[Opening SUPPLIED RECORDS section]

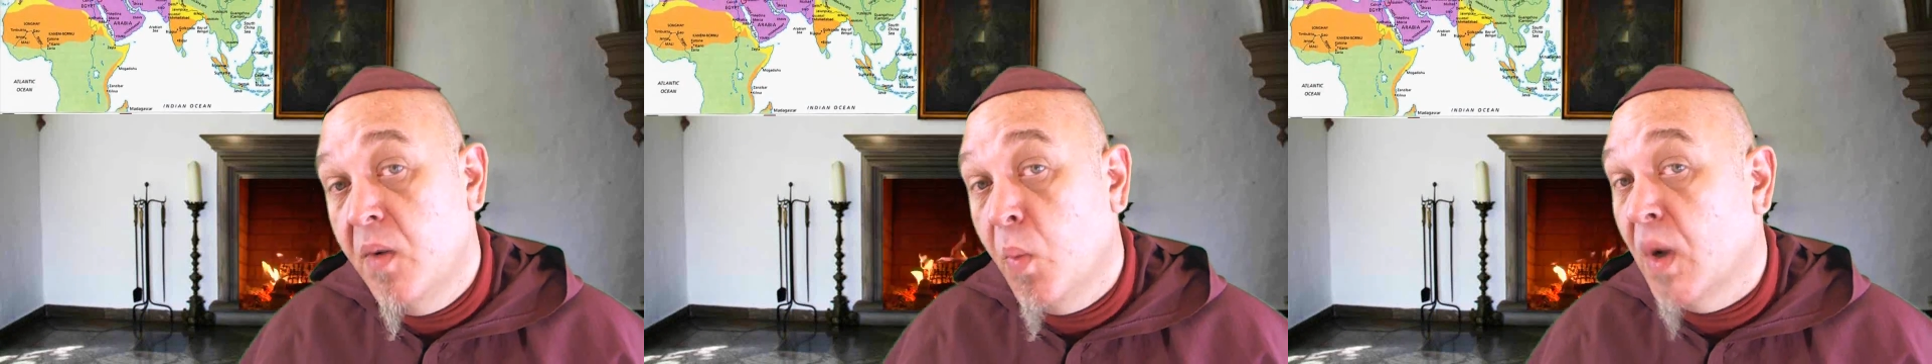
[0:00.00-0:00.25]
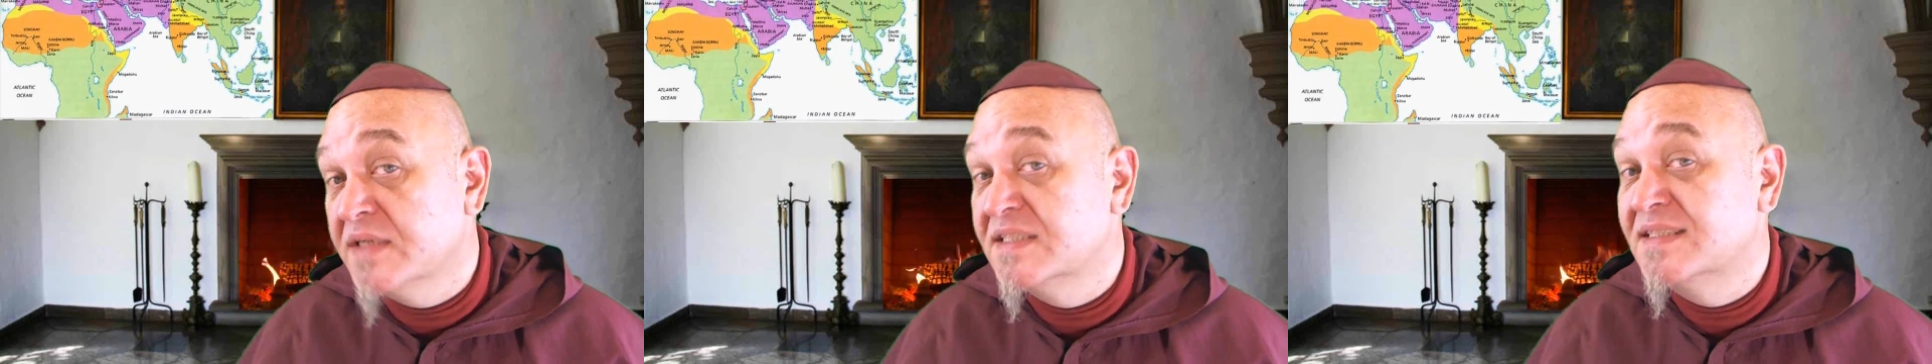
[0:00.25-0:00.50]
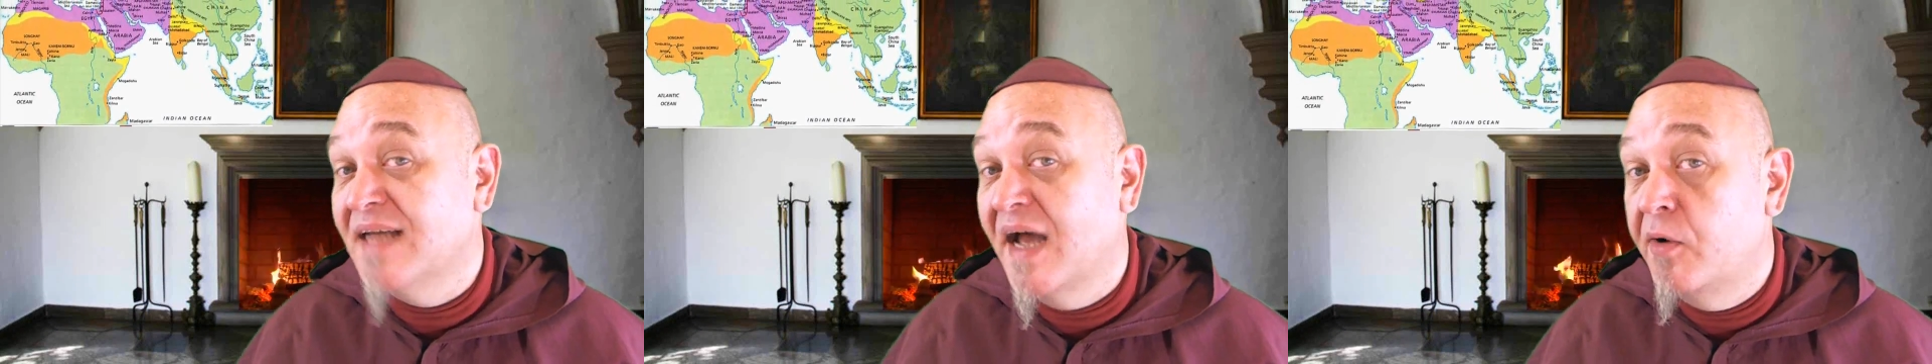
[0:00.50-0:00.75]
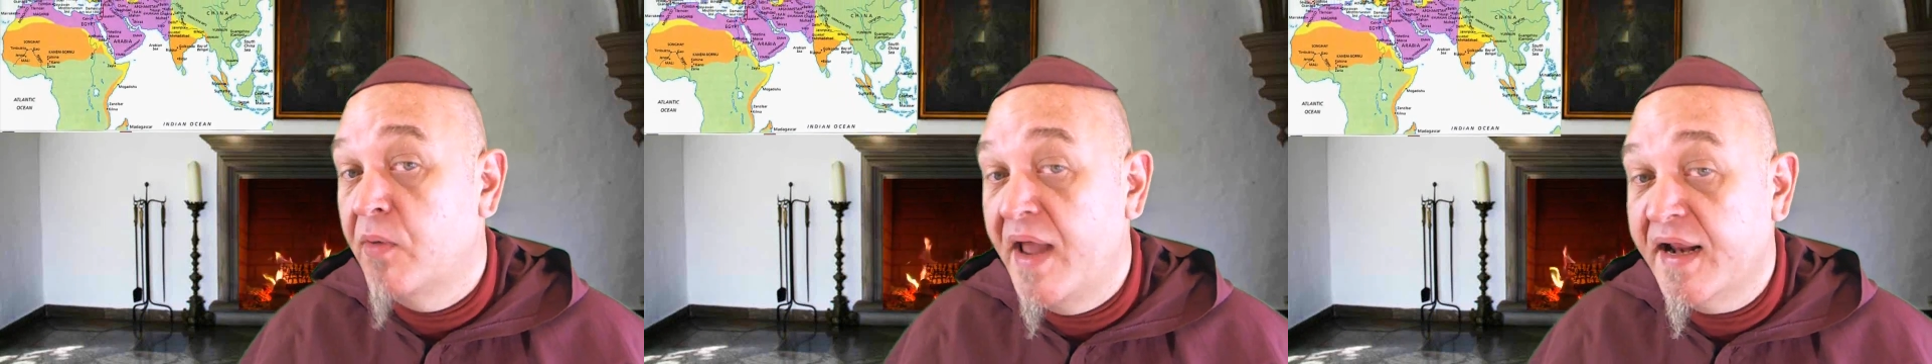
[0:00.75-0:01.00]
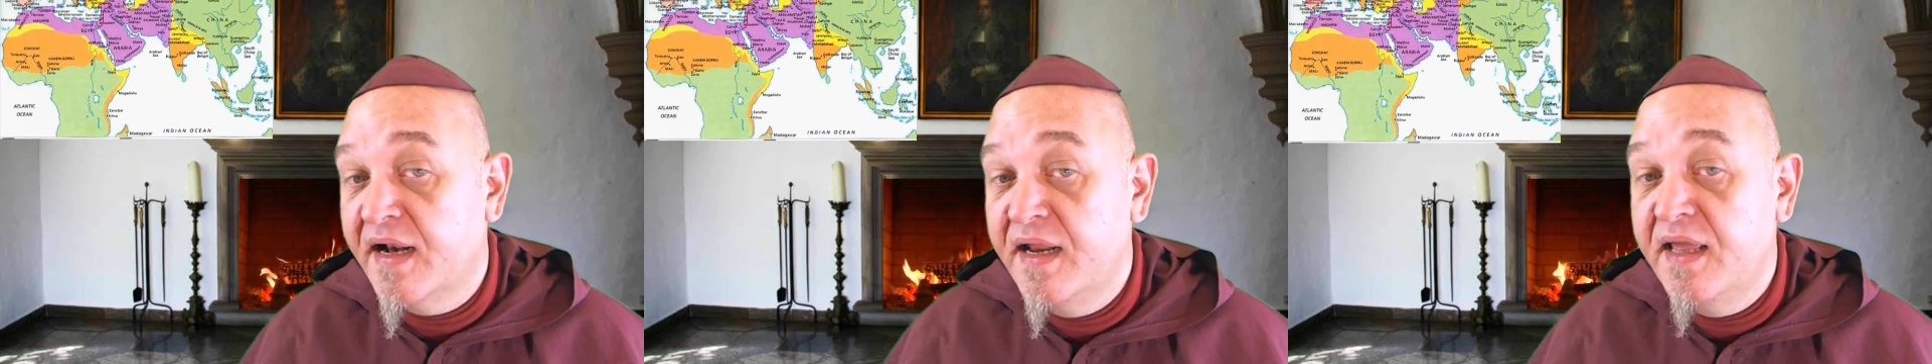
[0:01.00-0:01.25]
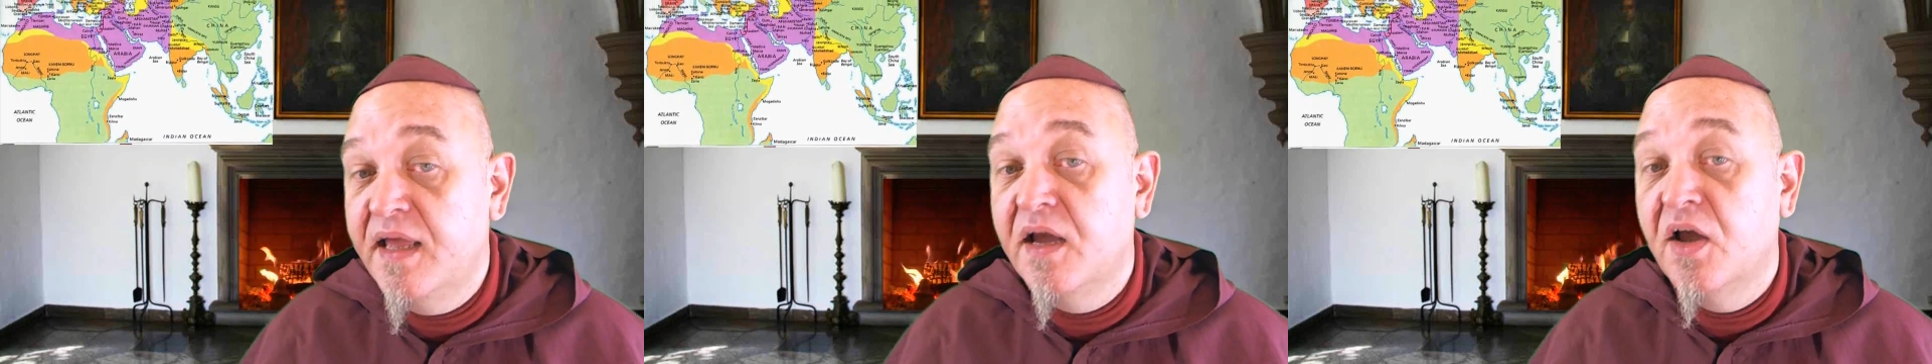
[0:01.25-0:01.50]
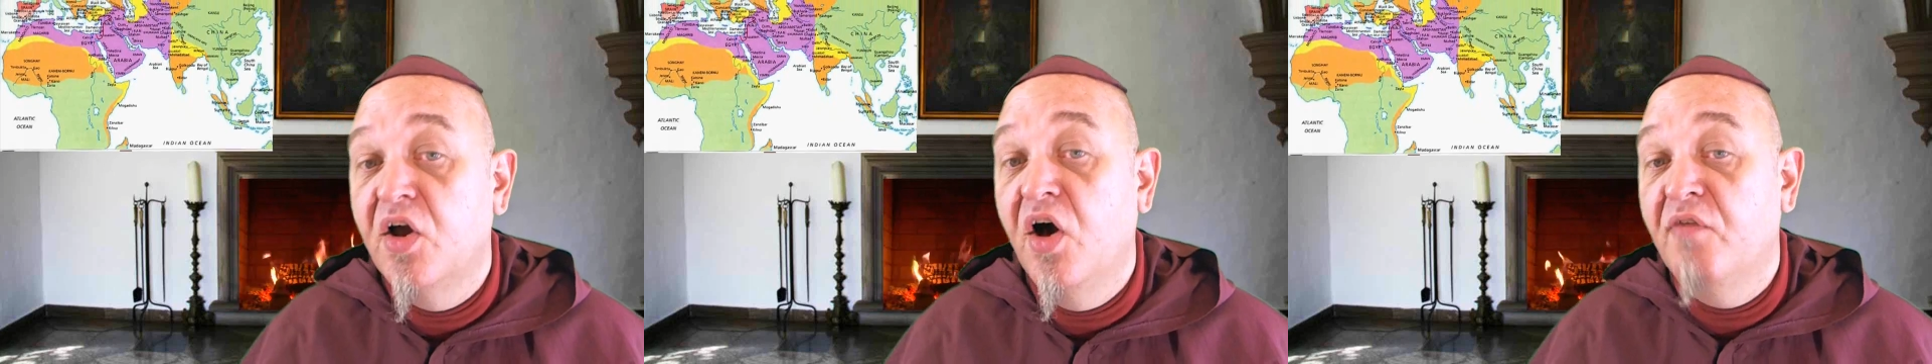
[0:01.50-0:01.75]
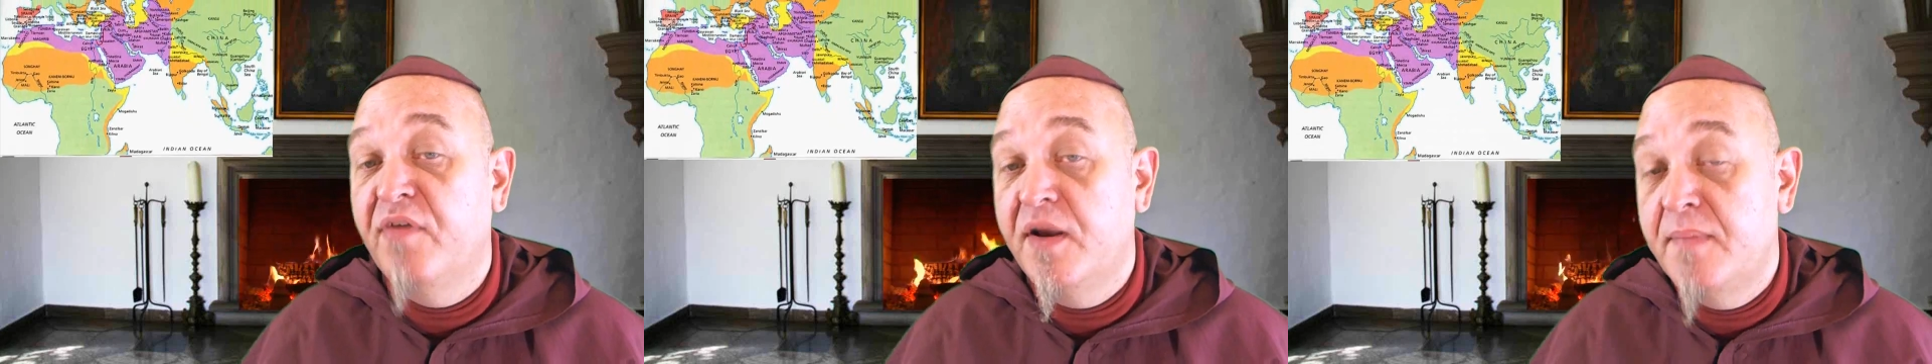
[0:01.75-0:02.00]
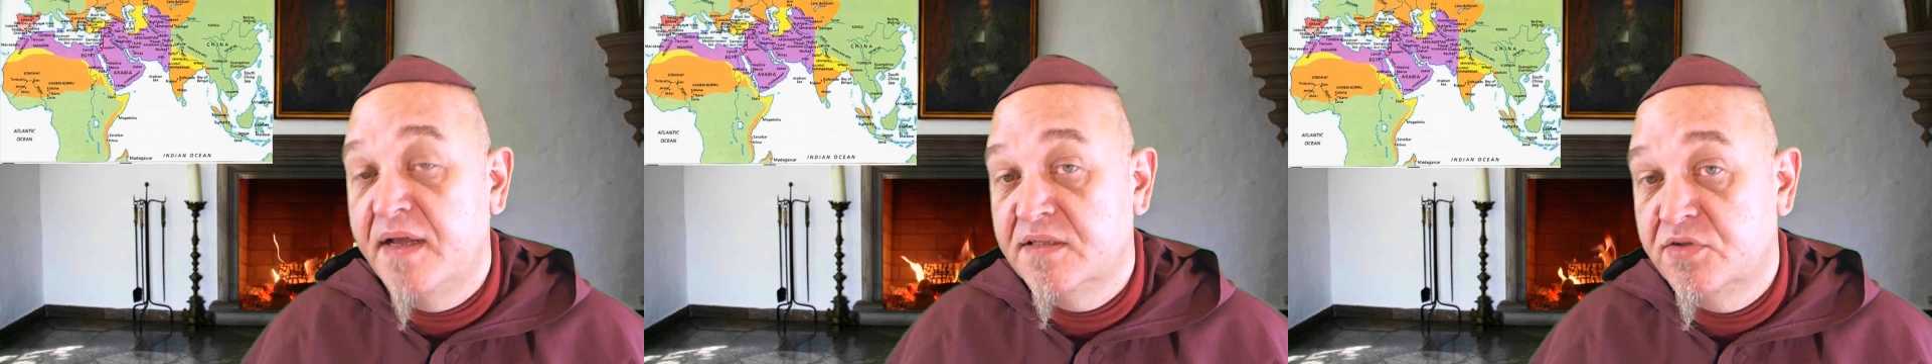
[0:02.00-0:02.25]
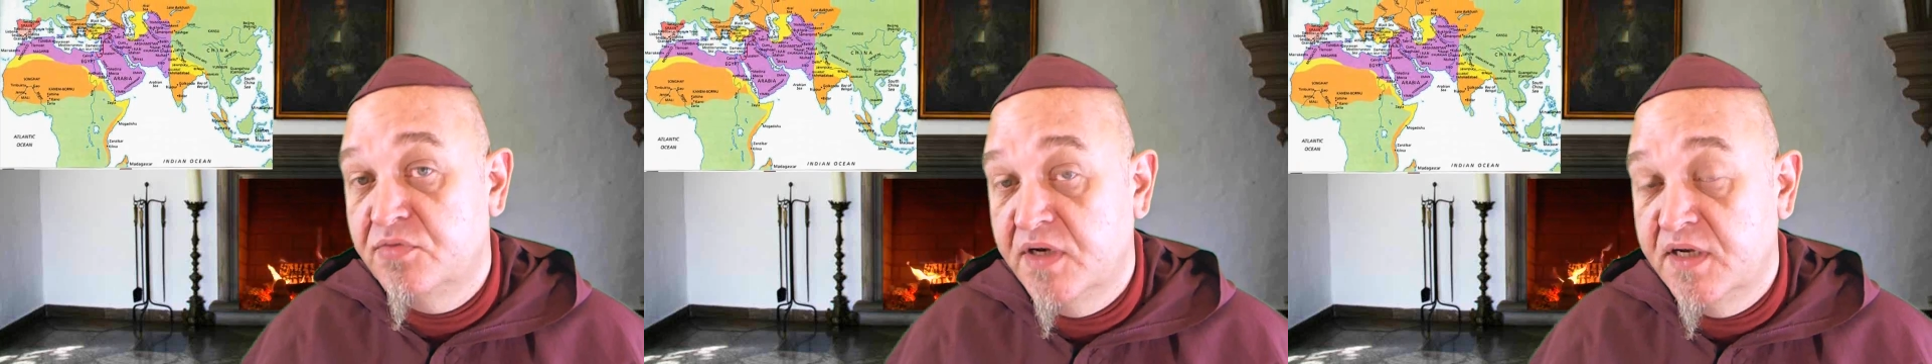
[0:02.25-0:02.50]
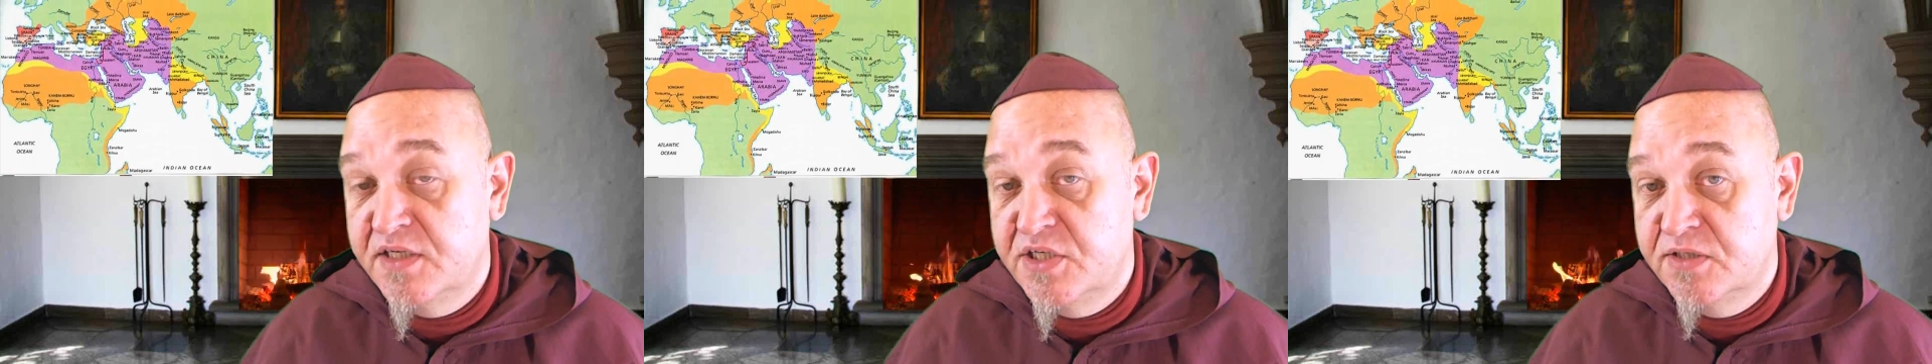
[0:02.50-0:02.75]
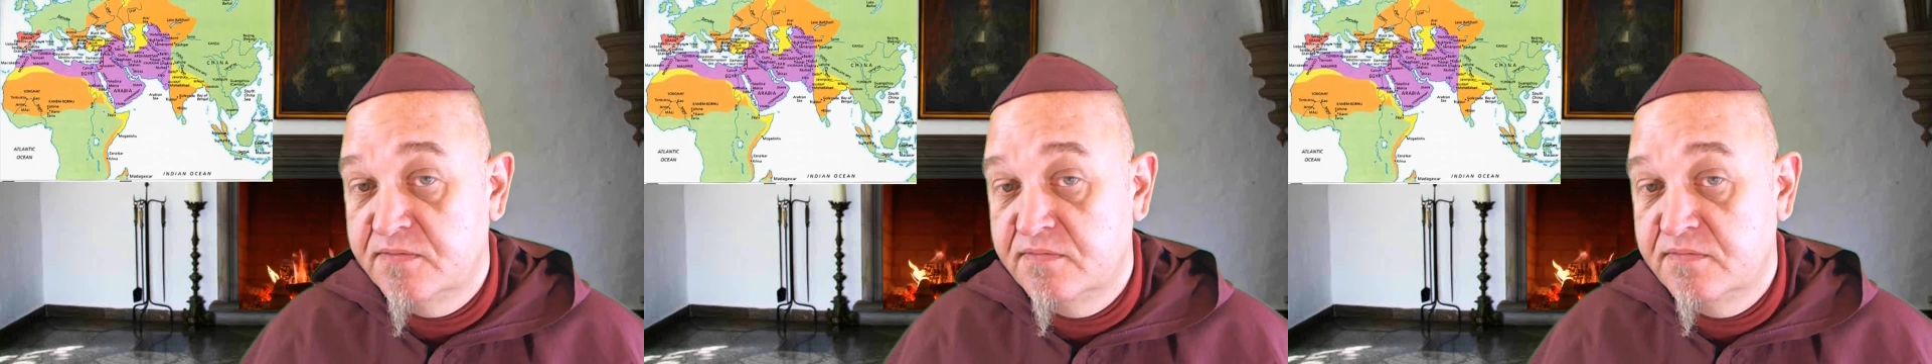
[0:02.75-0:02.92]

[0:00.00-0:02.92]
was directly government religion.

[Closing SUPPLIED RECORDS section]

WORK TO COMPLETE:
Print exactly, and only, the lines from the line containing "[0:00.50-0:00.75]" to the last line of the material above, with every picture left out.

THE COMPLETED TASK:
[0:00.50-0:00.75]
[0:00.75-0:01.00]
[0:01.00-0:01.25]
[0:01.25-0:01.50]
[0:01.50-0:01.75]
[0:01.75-0:02.00]
[0:02.00-0:02.25]
[0:02.25-0:02.50]
[0:02.50-0:02.75]
[0:02.75-0:02.92]

[0:00.00-0:02.92]
was directly government religion.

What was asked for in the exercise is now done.